L’hiver se prolongeait, Pierre-Louis changeait, il souriait, babillait alors que son père était en admiration devant lui.

- Aussi beau que moi, aussi intelligent que Simone.

 

La terrible nouvelle venait d’arriver, grand-père Emilien était parti pour le grand voyage, les trois jours qui suivirent  furent un véritable calvaire, j’étais arrivé à Ligneulles  juste avant que le corps soit mis en bière.

- Nous voulions que tu le vois une dernière fois.

J’en voulais à grand-mère et à maman de m’avoir obligé à embrasser un visage livide et glacial, ce n’était plus mon grand-père, lui était déjà au ciel.

- Il avait fabriqué son cercueil le mois dernier, avec du bois de chêne qu’il avait mis de côté depuis des années.

Curieusement, Bayard tombait malade le jour même de l’enterrement de son maître, le vétérinaire ne pouvait rien faire.

- Il est au bout de sa vie…quelques jours.

 

Maman avait un gros problème et j’étais le seul à pouvoir la comprendre.

- Pourvu que le message n’ait pas été diffusé pendant notre absence, comment pourrions-nous le savoir ? Maurice, c’est le seul en qui nous pouvons avoir confiance.

- Maurice, le marchand de grains ? c’est bien le dernier à qui je ferais des confidences.

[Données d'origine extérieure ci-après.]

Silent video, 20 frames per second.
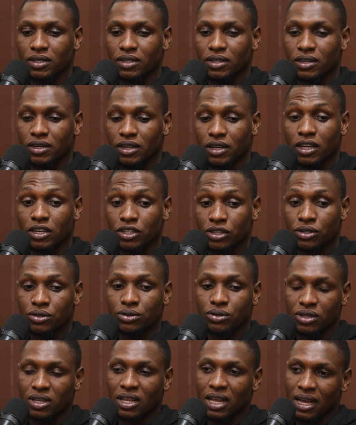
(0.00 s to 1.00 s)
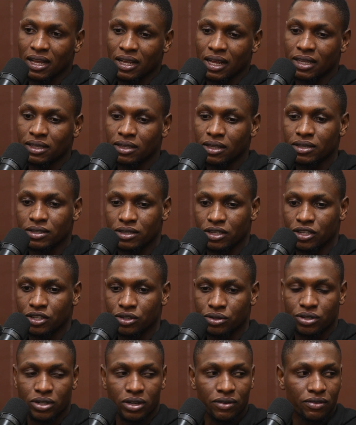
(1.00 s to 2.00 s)
at least a
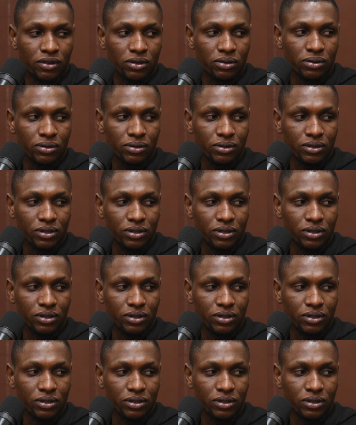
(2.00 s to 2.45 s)
huge revenue.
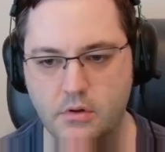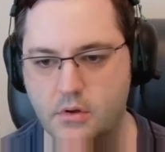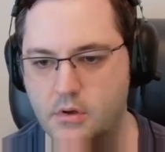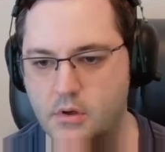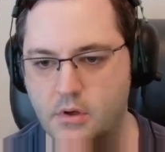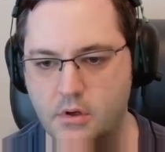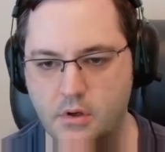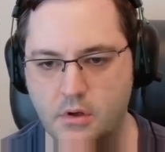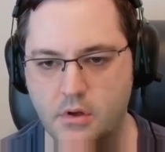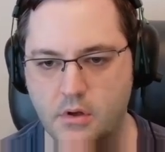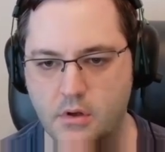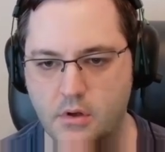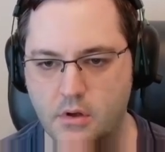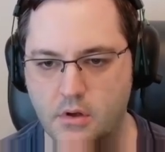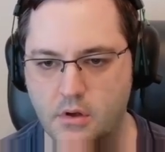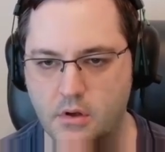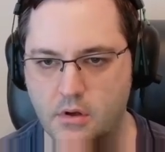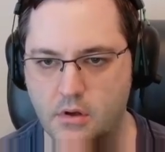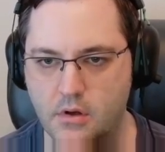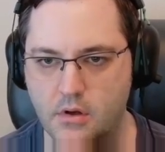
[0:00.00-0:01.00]

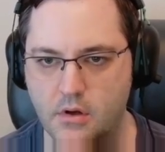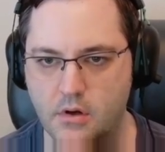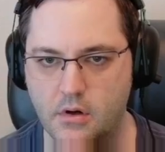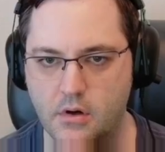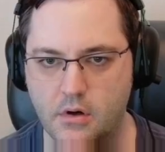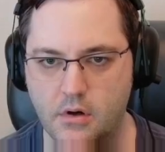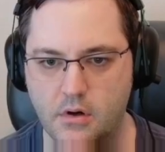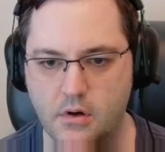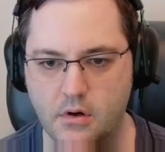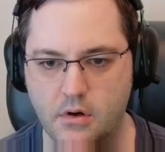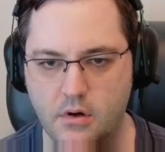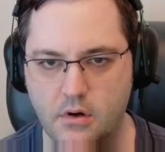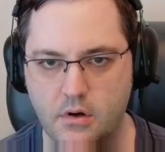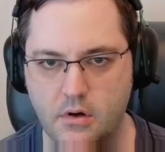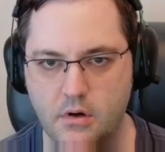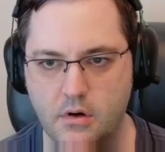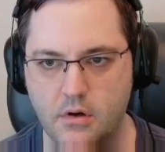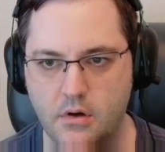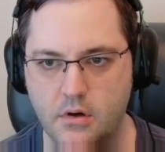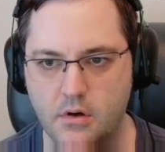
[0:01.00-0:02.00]

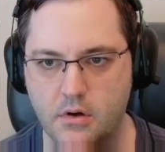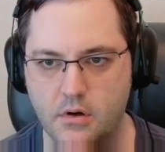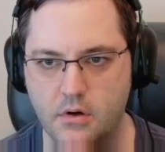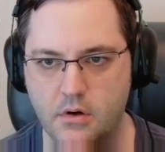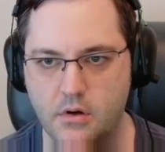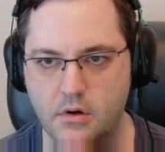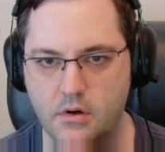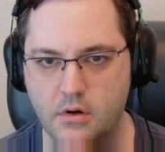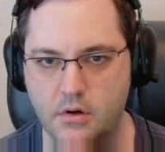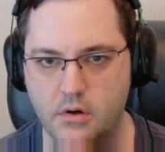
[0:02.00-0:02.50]
(silence)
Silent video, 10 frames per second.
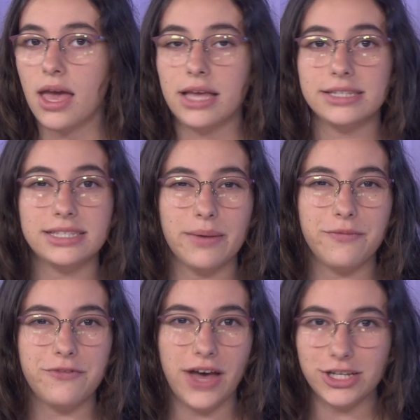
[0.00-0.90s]
In some
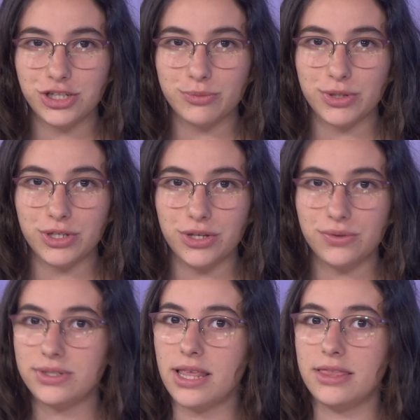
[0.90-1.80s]
fashionable
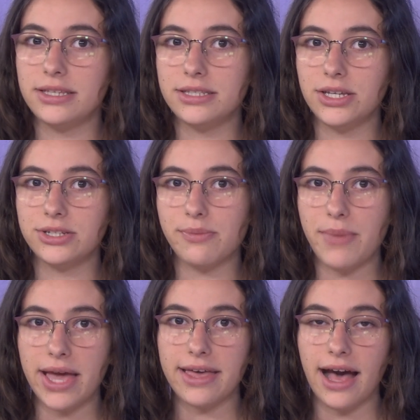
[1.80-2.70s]
news, this year's
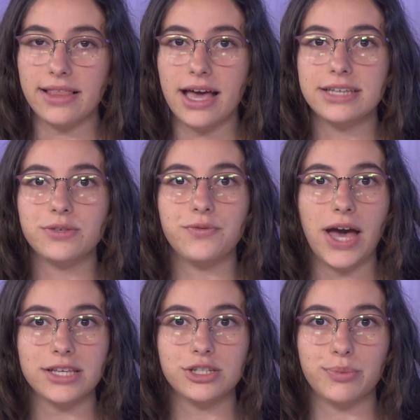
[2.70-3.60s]
Met Gala is fast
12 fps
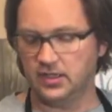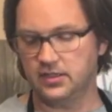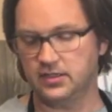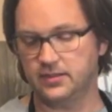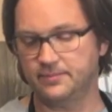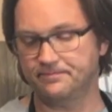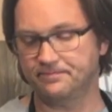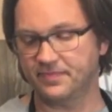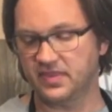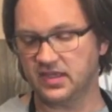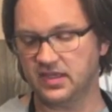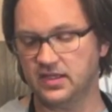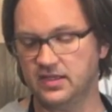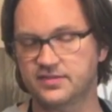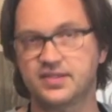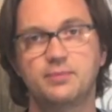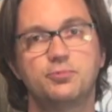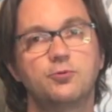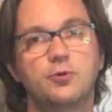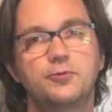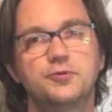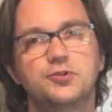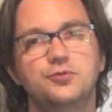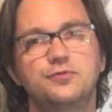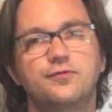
Um, the sample we would do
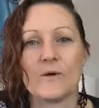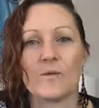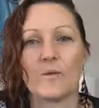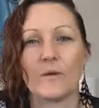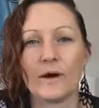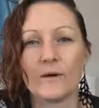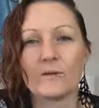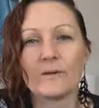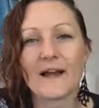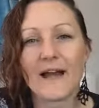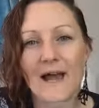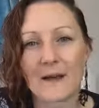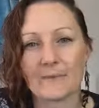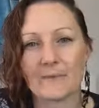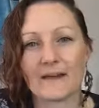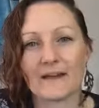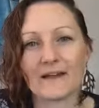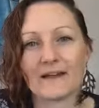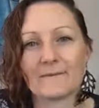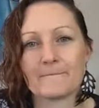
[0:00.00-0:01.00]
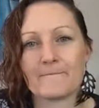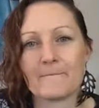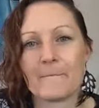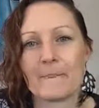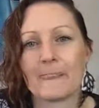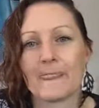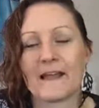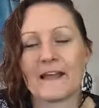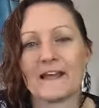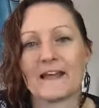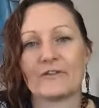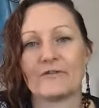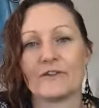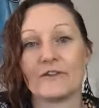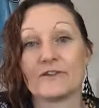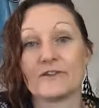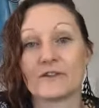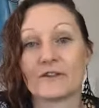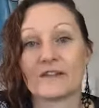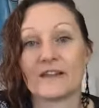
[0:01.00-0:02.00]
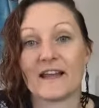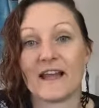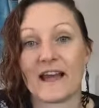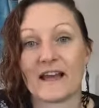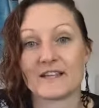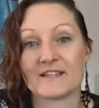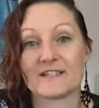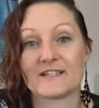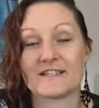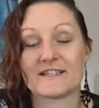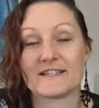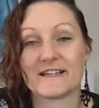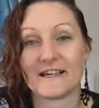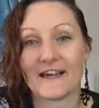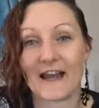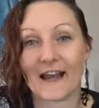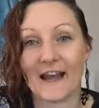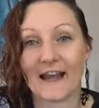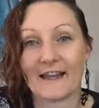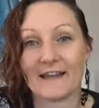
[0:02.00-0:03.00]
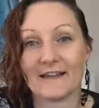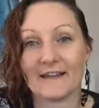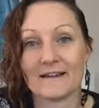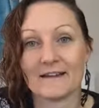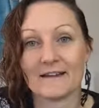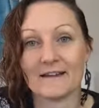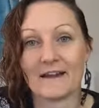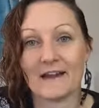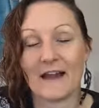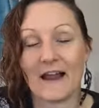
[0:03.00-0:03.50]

what would happen if you took the action today,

- Détrompe-toi Christophe, il cache son jeu…je sais que je peux compter sur ta discrétion, tu es comme ton papa, de parole…Maurice, c’est lui qui s’est occupé de Michel Desforges, il venait de charger un wagon de paille en partance pour Lyon, une belle cachette.

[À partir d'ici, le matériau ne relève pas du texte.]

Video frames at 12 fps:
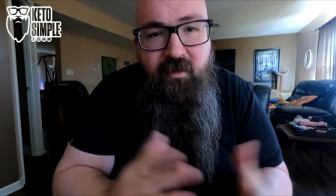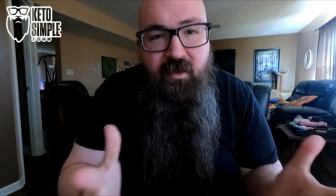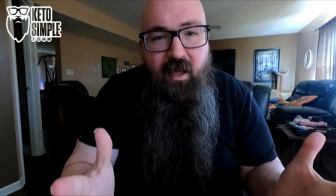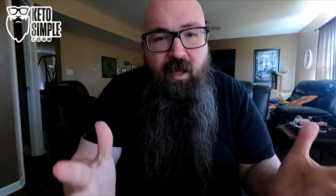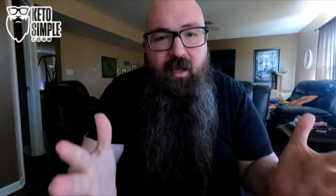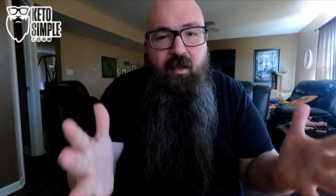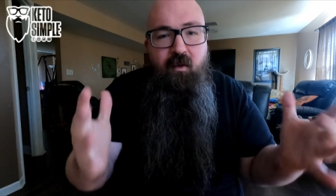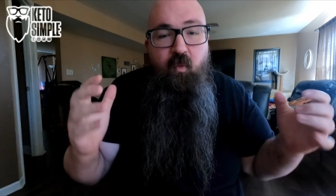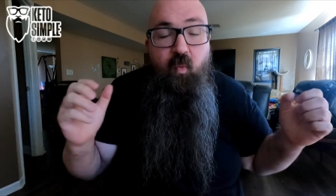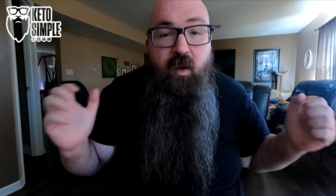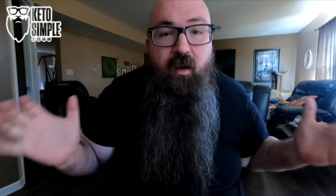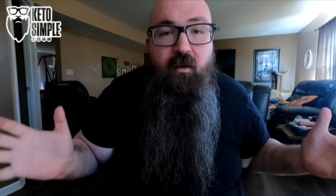Today,
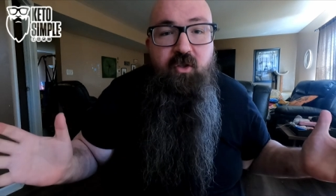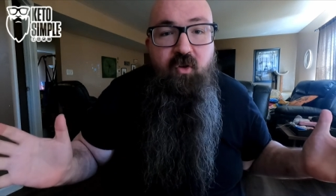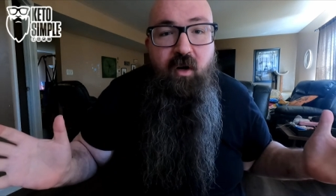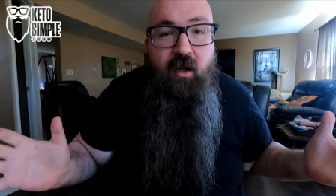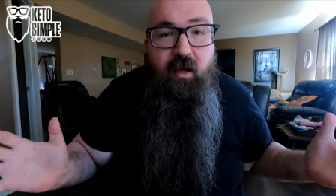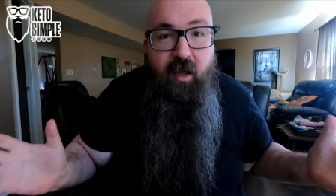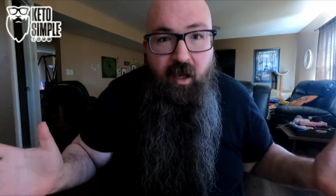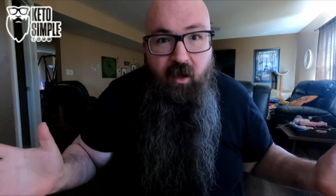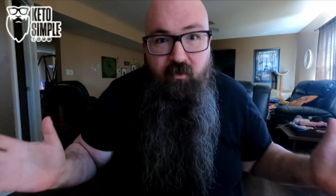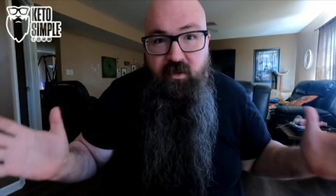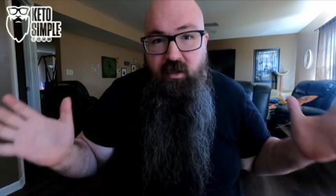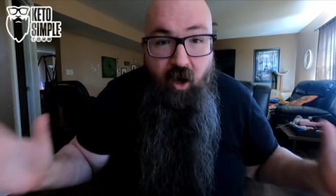we are trying
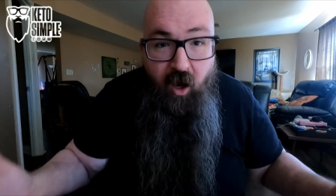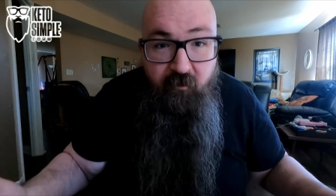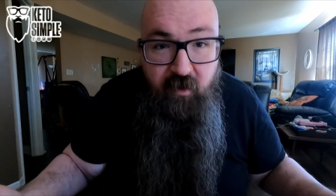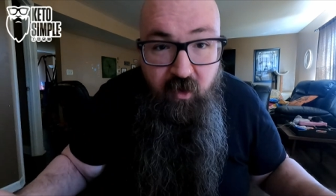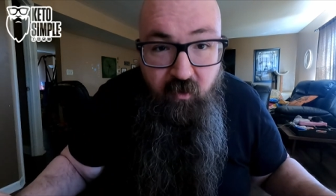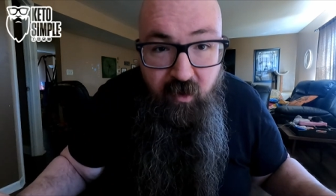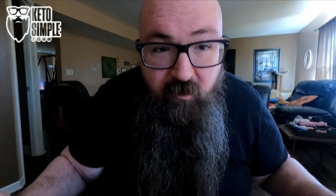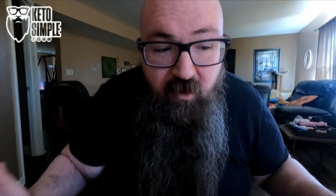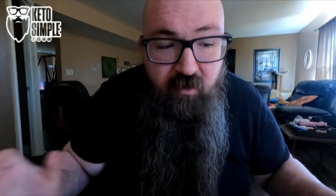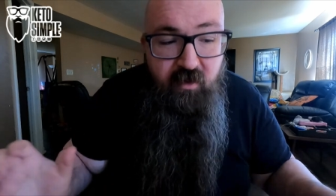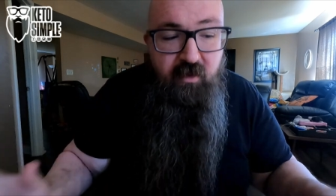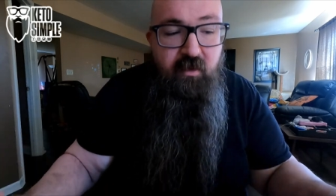out coffee
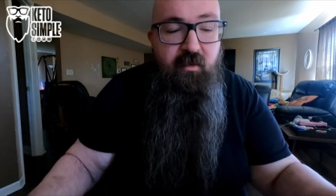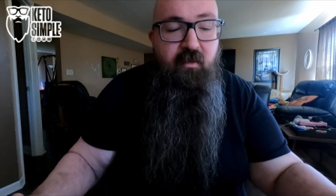creamers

- Il écoute Radio-Londres ?

- Depuis le 18 juin, le jour de l’appel du général De Gaulle.

Nous étions partis  bras dessus bras dessous pour donner le change,  je trouvais que maman était la plus jolie des femmes et qu’elle ne changeait pas, elle était fière de moi et heureuse d’entendre les passants dire que je ressemblais à papa.

- Tu sais c’est un compliment, il était nettement mieux que sur les photos, son regard   clair et profond, comme le tien.

                       Nous venions d’arriver à destination sans en avoir l’air.

- On dirait des amoureux, c’est rare de vous voir dans ce quartier…encore un problème.

Maurice se doutait bien que notre incursion aux alentours de la gare avait un motif autre que la promenade.

- Non…un tel message m’aurait mis la puce à l’oreille et l’eau à la bouche, je donnerais mon âme au diable pour une bonne omelette au jambon comme seule ma mère savait la préparer.

Les paraboles, dictons et autres foutaises que Maurice employaient à longueur de conversation me semblaient tout à coup sympathiques.

- Si j’entends cette phrase, je te le fais savoir…fais gaffe, les murs ont des oreilles, et chez toi ce serait plutôt le plafond, tu sais qu’écouter les Anglois déplaît aux Saxons.